Over the past two days we have lost count of the number of Mum and baby whales that have made us pause in our paddling, our speed of paddling has dropped off completely because of these amazing creatures. Within half an hour of leaving Cape Palmerston a young whale who I nicknamed “Cheeky Charlie” left mums side and lined up our kayaks, it is an exhilerating feeling looking down through gin clear water and looking eye to eye with a two tonne playful toddler two metres under your immediately very small kayak. It is another feeling all together when a protective Mum follows her toddlers lead and the blue ocean turns black, holding our breath she popped up no more than ten metres in front of us and rested completely unconcerned about us being there. It was one of the moments of this trip that I will be reliving for the rest of my life.
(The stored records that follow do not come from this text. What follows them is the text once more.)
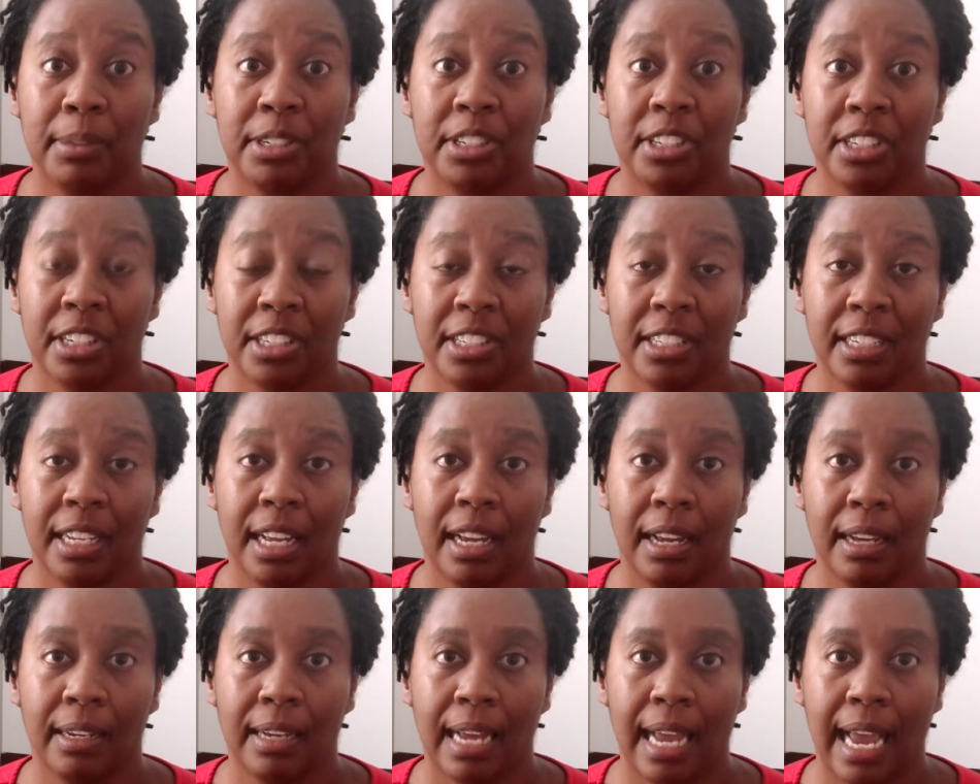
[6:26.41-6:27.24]
just
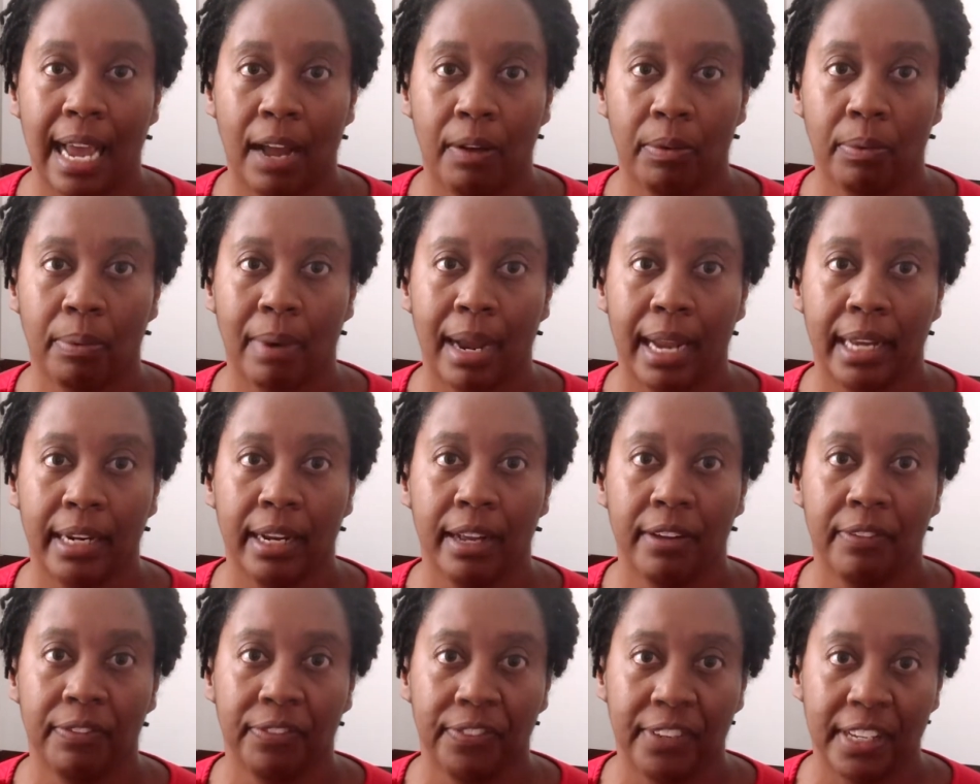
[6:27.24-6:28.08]
outright
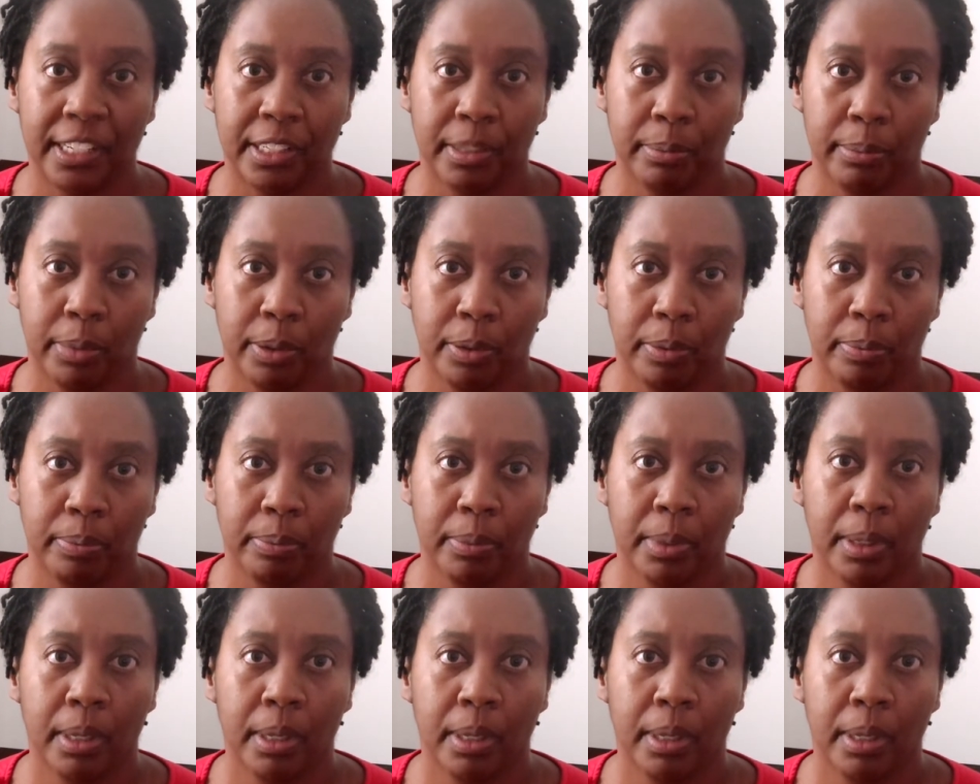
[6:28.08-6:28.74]
unfeasible.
I was right about Taffy island looking amazing from a distance, up close it was a place you could imagine being happily marooned on for a week or two. The fish life around this small island was prolific – not twenty minutes after making the comment ” I am surprised we haven’t seen any sharks, there is so much life here” yep our first three metre shark of the day popped up and had a look at us – Shark Shields successfully deployed he left us. Later in the day we had another Bull shark track my boat and again the Shark Shields did their job. The sharks are just curious to see what we are and pose no real threat – they are magnificent to watch so sleek and powerful yet almost graceful and calm in their movement through the water.

Our campsite in an unnamed bay below Mt Hayden eight kilometres south of the coal port of Hay Point had everything two seasoned campers needed. A flat piece of grass well above the high tide line and a beautiful view. The Hay Point coal facility is absolutely immense, an incredible accomplishment in human design and construction and in such contrast to the remote natural world south of it, we were silent in our water level tour between the pylons. I was captivated and confused in how to feel about the whirring conveyor belts loaded with coal headed to ships moored at least three kilometres away from the shore. Brutally efficient, the three lines of conveyors were symmetrically artistic, not being an engineer I found it impossible to conceive just how it was built, but built it most certainly was.
Flat top island was our our next target on our paddle to Mackay, the historic lighthouse on the hill gave the island a special feel. Paddling toward the island we came within a few hundred metres of a mother whale teaching her young one how to tail and fin slap the water. Mum would slap the water with her tail and then the very enthusiastic youngster went to town slapping it time after time. When he tired his mum would demonstrate a new technique which again was replicated with great splashing and gusto by the youngster. We watched at a distance of a few hundred metres for at least twenty minutes watching this lesson giving. We assume this must be a self defence method, it certainly kept us at a distance. It was awesome to watch.
We landed in front of the Mackay surf club just south of the Mackay Mariner having paddled a comfortable 30 kilometres for the day. Great friends picked us up from the beach. We are now clean and rested and will spend the next two days carrying out repairs on both kayaks ( yes more repairs ) and reprovisioning for our paddle through the Whitsunday islands. A great week that was full of wonderful moments in a nature lovers playground. DT

Everyday is so different and so spectacular. There have been many moments we wish we were there to experience these moments as you both have. Thank you for sharing them with us. Jodie, Claes and Eli.